= Book of Advertisements =

Series of enactments concerning Anglican ecclesiastical matters

The Book of Advertisements was a series of enactments concerning Anglican ecclesiastical matters, drawn up by Matthew Parker, Archbishop of Canterbury (1559-1575), with the help of Edmund Grindal, Robert Horne, Richard Cox, and Nicholas Bullingham. It was an attempt to address the vestments controversy.

==Background==
It is important as connected with the origin of English Nonconformism, and as being one of a group of documents concerning ritual, the import of which became in the nineteenth century the subject of prolonged and inconclusive discussion. On Elizabeth's accession (November, 1558), the Latin services and the Catholic ceremonial were in use. The return from exile of the extreme Protestants, whose doctrinal disputes at Frankfurt had shown the lengths to which they were prepared to go, was viewed with apprehension by those in authority. The opposition of the House of Lords to the Act of Uniformity 1559, rendering obligatory the use of the Elizabethan Book of Common Prayer, made the Government warily follow a policy of compromise.

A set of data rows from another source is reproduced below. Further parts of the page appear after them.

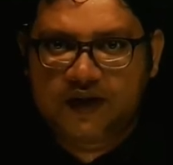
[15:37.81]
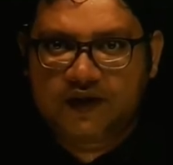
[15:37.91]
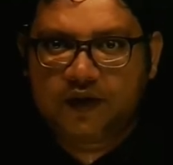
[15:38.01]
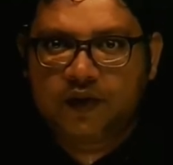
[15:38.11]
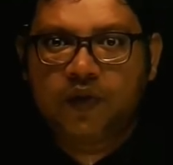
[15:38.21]

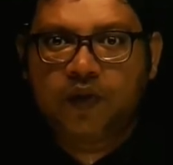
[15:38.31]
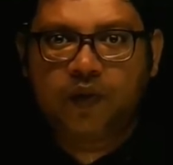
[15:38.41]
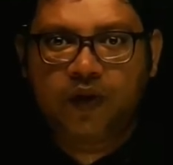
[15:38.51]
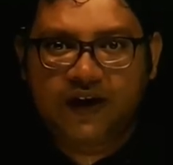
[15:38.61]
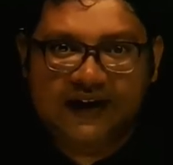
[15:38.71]
So
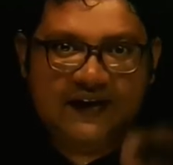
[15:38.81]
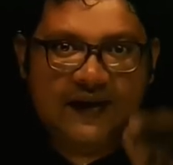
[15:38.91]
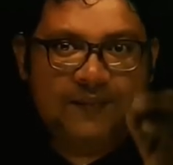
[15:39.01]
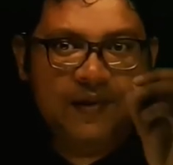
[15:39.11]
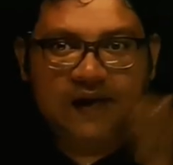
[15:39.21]
one
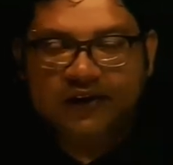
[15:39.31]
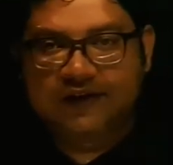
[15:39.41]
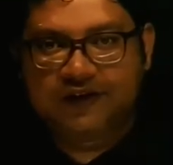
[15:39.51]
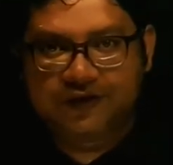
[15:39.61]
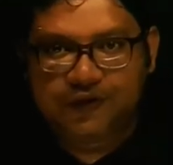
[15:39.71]
example I will
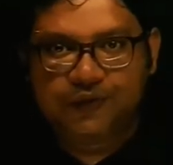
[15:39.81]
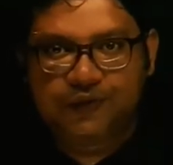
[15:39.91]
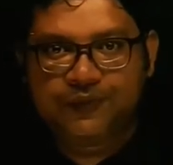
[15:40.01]
give it to you.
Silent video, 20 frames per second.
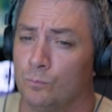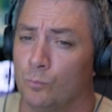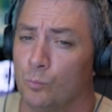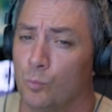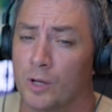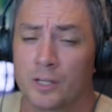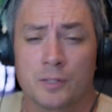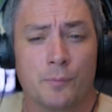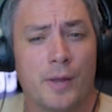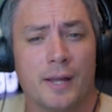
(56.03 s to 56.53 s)

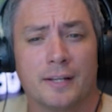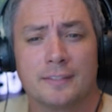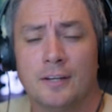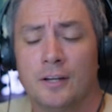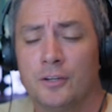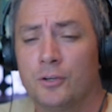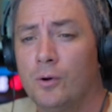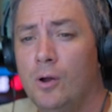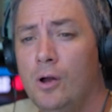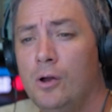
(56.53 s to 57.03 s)
Welcome back to
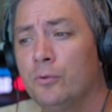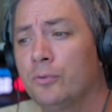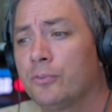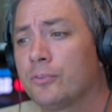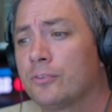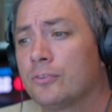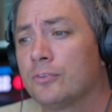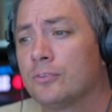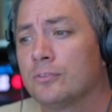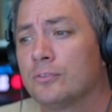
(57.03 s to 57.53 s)
Under
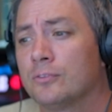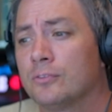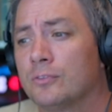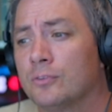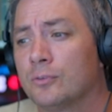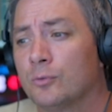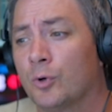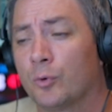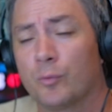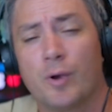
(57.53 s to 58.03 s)
Oath,
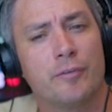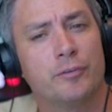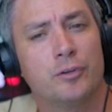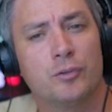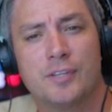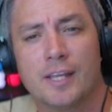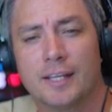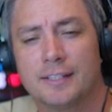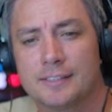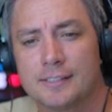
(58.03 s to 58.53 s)
where revenue
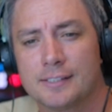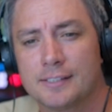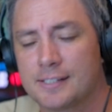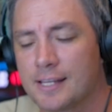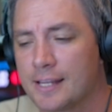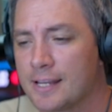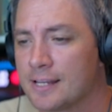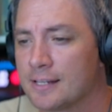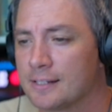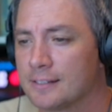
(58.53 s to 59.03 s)
takes a
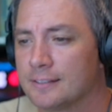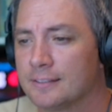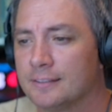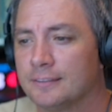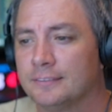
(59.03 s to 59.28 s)
stand.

The rubric authorizing (subject to the proviso in the act, "until other order should be taken by the Queen"), the retention of the Catholic ornaments in use in the second year of Edward VI, was in direct opposition to the tone of the rest of the Prayer-Book, for the communion service was substantially that of the second Prayer-Book of Edward VI (1552), which had been said at a bare table by a surpliced minister. The Reformers' dismay was intense.
"Other order", however, was taken by Elizabeth in the "Injunctions", of which the provisions, though opposed to the rubric, became the rule of the Anglican Church. The Reformers were further appeased by the wholesale destruction of Catholic vestments and emblems during the General Visitation (August-October, 1559). The Bishops' Conference held in February, 1560, ended in compromise; the crucifix was rejected, but the cope was retained. Such "rags of the Roman Antichrist" irritated the extreme Reformers, who wanted a worship purified from all taint of 'popery', and they were, therefore, known as "Puritans".

Elizabeth peremptorily called upon the bishops (January, 1564-65) to restore uniformity, and Parker with Grindal and others drew up a "Book of Articles", which he forwarded to William Cecil (3 March, 1564-65). To his intense annoyance they were not approved; but after many delays and alterations they were again submitted to Cecil (28 March, 1566), and published under the title of "Aduertisements, partly for due order in the publique administration of common prayers and usinge the holy sacraments, and partly for the apparell of all persons ecclesiasticall." Elizabeth withheld her formal assent and support; and the bishops were told to exercise their own lawful authority, and so made to bear all the odium their action aroused.

==Book of Advertisements==
The "Advertisements" recognize that it is impossible to get the cope worn at the communion service, and are content to enforce the use of the surplice. Hence, then, the clerical vestment for all services is the surplice, in the parish church, and the cope for the communion service in cathedral churches. Even that was too much for the liking of the Reformers. Conformity was enforced under penalty of deprivation, thus giving rise to violent dissensions which embittered Parker's closing years, and occasioned the first open separation of Nonconformists from the Church of England.